WHAT’S SO FUNNY: Mike Dambra’s sperm cures cancer
Posted on May 17, 2012 By Mike Ross Comedy, Front Slider, Theatre
Mike Dambra has become famous for, nay, almost dependent upon, a joke so politically incorrect it can cause even insensitive boors to swoon in shock – a routine about retards.
That’s right: Retards. Being from New York is his excuse for using the word “retard” instead of “special needs” or some such – he uses the word “homo,” too – but the Edmonton-based comic has a deeper agenda. At the Laugh Shop Friday and Saturday, Dambra is expected to pull out the popular “Pickle Bit.” The routine was born when a female heckler objected to his using the word “retard” in an otherwise unrelated joke many years ago. Apparently she got so mad she flipped a table over. As is the case with almost every comedian’s personal experience, Dambra got to work, searching for the humour. Voila! The Pickle Bit.
Monologue sample: “For all you uptight people who think you’re the kings of the retarded people, take a retarded guy aside and ask him what he wants to be called. Hey, Billy, what do you want to be called? ‘Uh, Pickle? (retarded guy noise)’ When I was younger, I always thought Special Ed was the name of one retarded guy. ‘Hi, my name is Special Ed, and this here’s my buddy Pickle …’”
Woe betide the hapless heckler who tangles with this guy. Dambra is always looking for some talkative audience member to actually play the part of Pickle for the duration of his act – it’s part of the thing. Interruptions are often greeted with lines like, “I don’t show up at the Special Olympics and trip you when you’re running, do I?”
Dambra explained in an interview last November, “It’s not just me saying retarded so I could say retarded. The point is that they’re people, too. The people who really like to pound on me about it say, ‘They’re like everybody else! They’re just people!’ Well, if they are, then they get to get picked on like everybody else. If you’re going to treat them like everyone else, then do that. Don’t put them over in a corner.”
Trying to get away from the Pickle Bit won’t be easy for Dambra – ask any comic famous for even shorter spiels (dyno-mite!) – but he has some new material drawn from a particularly amazing personal experience. Dambra’s wife Melanie was in the terminal stages of cancer a few years ago, but got pregnant and the baby’s immune system somehow cleared out the cancer. Mother and child are perfectly healthy now, Dambra reports. (Attention cancer researchers: Please look into this.)

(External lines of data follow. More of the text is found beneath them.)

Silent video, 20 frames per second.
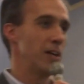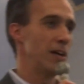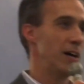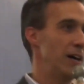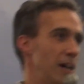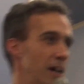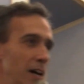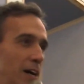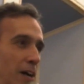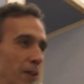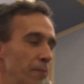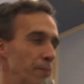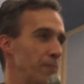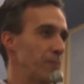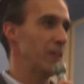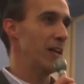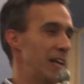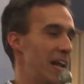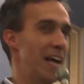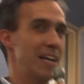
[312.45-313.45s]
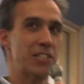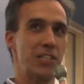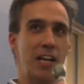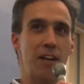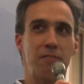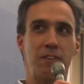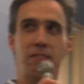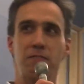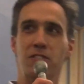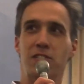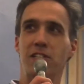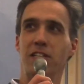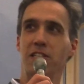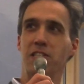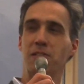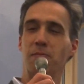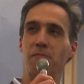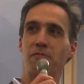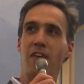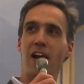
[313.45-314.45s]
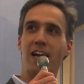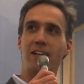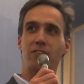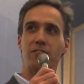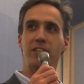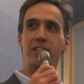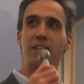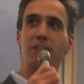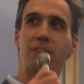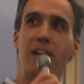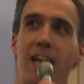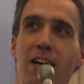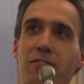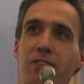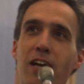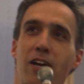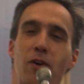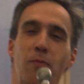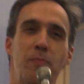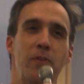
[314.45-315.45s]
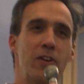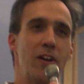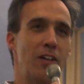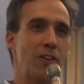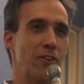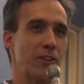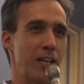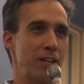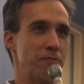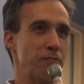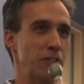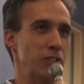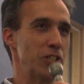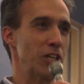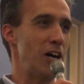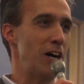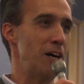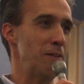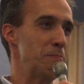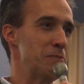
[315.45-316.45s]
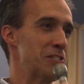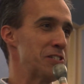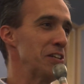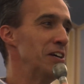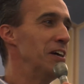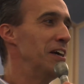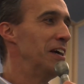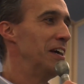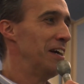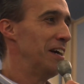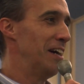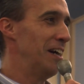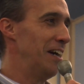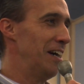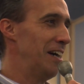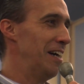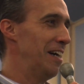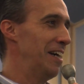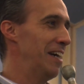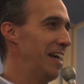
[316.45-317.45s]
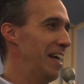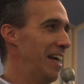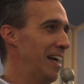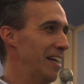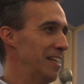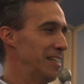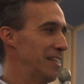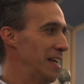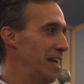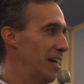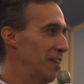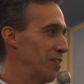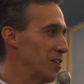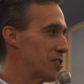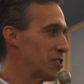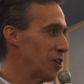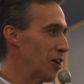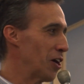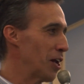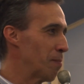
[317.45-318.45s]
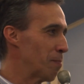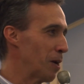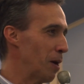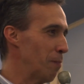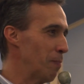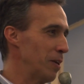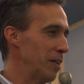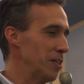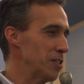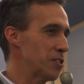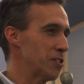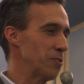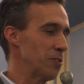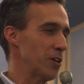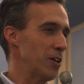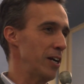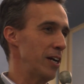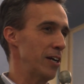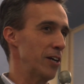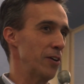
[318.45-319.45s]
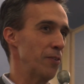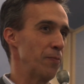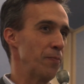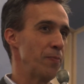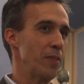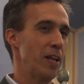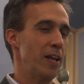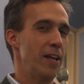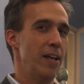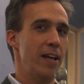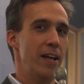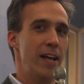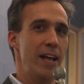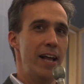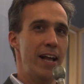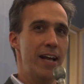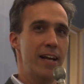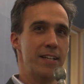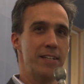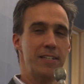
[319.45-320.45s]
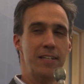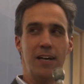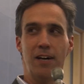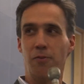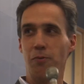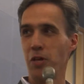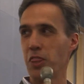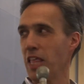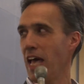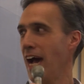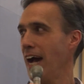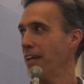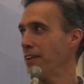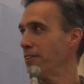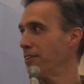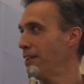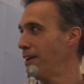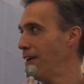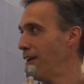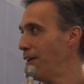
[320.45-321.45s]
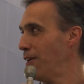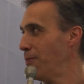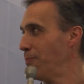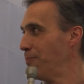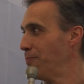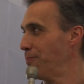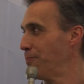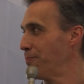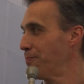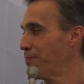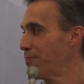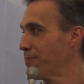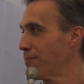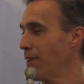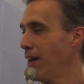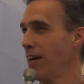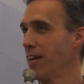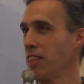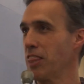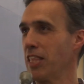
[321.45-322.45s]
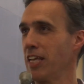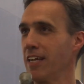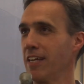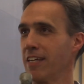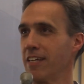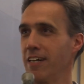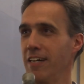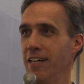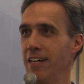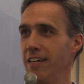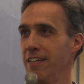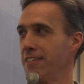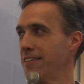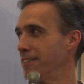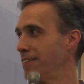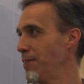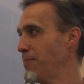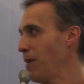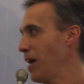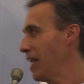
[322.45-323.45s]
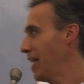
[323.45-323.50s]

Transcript: and actually I've even seen some faculty around. I hope they're not looking for jobs, and the startup companies who are here. And with that, I think, am I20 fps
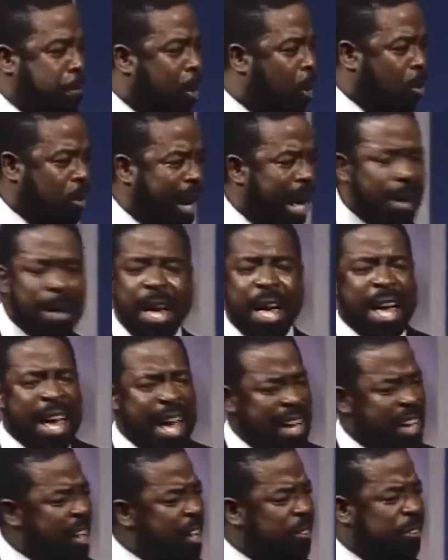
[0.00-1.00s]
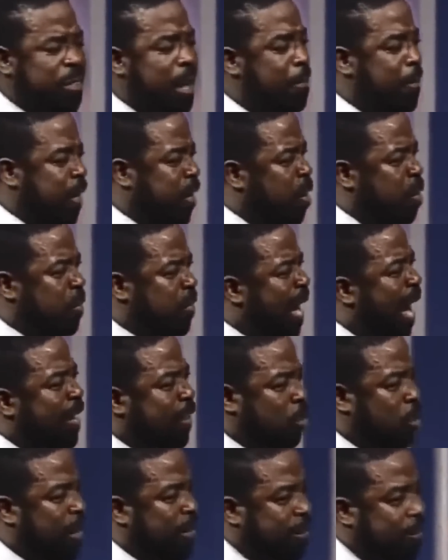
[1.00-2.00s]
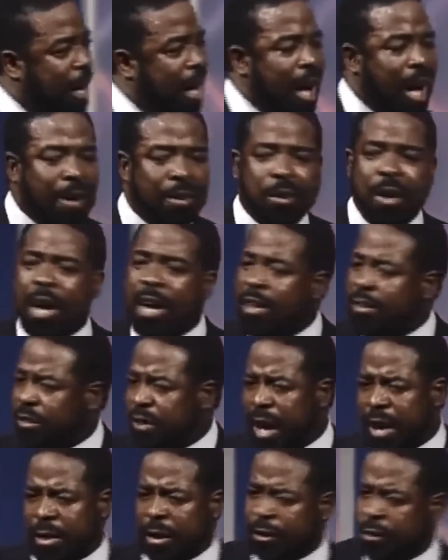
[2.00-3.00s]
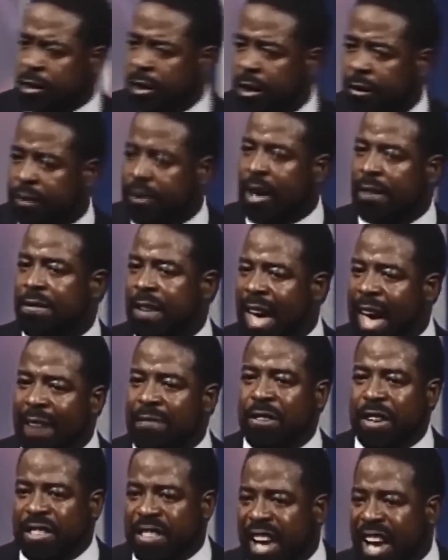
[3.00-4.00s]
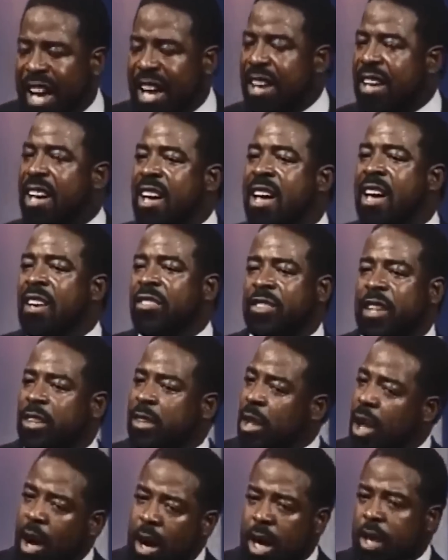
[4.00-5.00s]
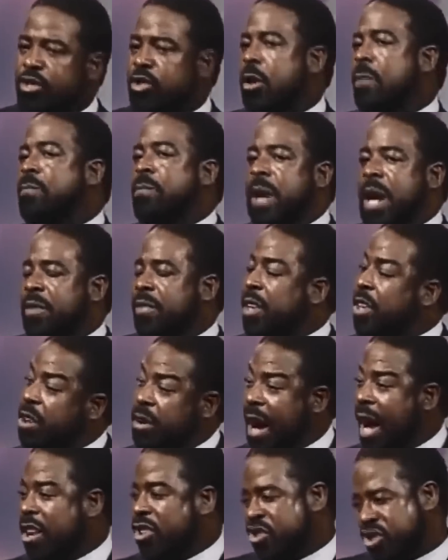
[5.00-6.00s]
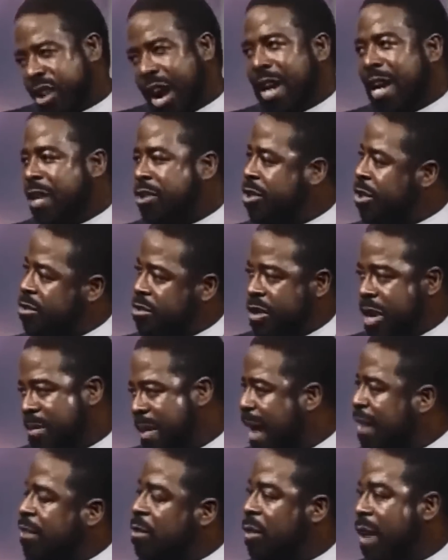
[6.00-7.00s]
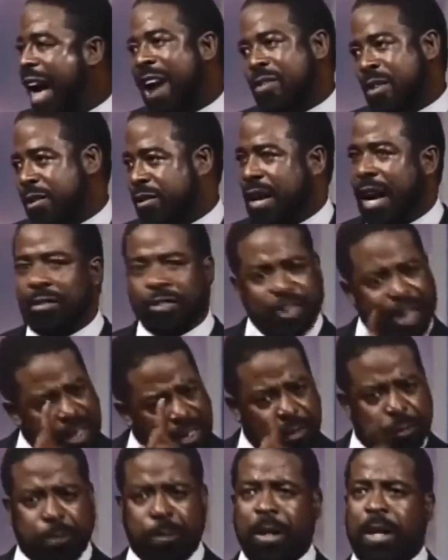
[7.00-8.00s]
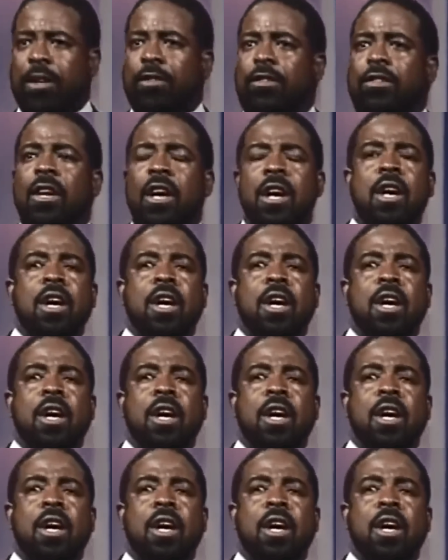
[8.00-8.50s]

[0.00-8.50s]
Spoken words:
program. And here's something you've got to resolve. Say this to yourself every day. See, as long as you're breathing, you got a shot at your dream. That's the way I resolve. Say this, please.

And the joke he got out of it?
“My sperm cures cancer, so if anyone’s interested …”
Up to speed
Of what seems to be an interchangeable parade of American comics coming into the Comic Strip on a weekly basis, Jesse Joyce stands out for more than just being a fast talker who looks like “a coked-up Dr. House,” as he puts it. The New Yorker – and we have a theme for the week – has some sharp observations to go with his speedy wordplay. Stupid sayings is a favourite target.
Sample: If anyone ever says to you, “‘Everything happens for a reason,’ punch them in the throat immediately – and when they’re reeling around going ‘accchk,’ just say, ‘you might not understand why I did that right now – but everything happens for a reason.’”
In addition to being on Leno – seems to be a prerequisite for a gig at the Comic Strip – Joyce also played a comedian in a movie, Stags, described as a Jewish “Swingers.” No one saw it, but hey, a movie’s a movie. He is also a regular commentator on the Fox news network in the U.S., but we won’t hold that against him – as long as Ezra Levant promises never to try stand-up comedy.
Joyce performs nightly through Sunday. Click here for tickets.
Funny place expanding
There’s always something funny going on at the mighty Varscona Theatre – whether it be Rapid Fire Theatre’s award-winning improv shows Fridays and Saturdays at 11 p.m., Die Nasty’s live improvised (also award-winning) soap opera every Monday, or the talk-variety show Oh Susanna the last Saturday of every month starring (the award-winning) Mark Meer in drag. The plays they put on are mostly comedies – even Shakespeare.
Perhaps less funny than usual, but far more prestigious and important for the future of funny stuff will be this Saturday night’s Varscona Crystal Ball: Raising the Roof. Hosted by Davina Stewart and Jeff Haslam (pictured), it features a who’s who of Varscona’s finest thespians, singers and cut-ups performing on stage – with a special guest appearance from the Mayor of Edmonton himself. No word on whether he has any new material to try out. His arena bit just KILLS.
Tickets to this event are $85, which includes free food, live entertainment and a tax receipt, as it’s a fund-raiser for the Varscona’s upcoming renovations project.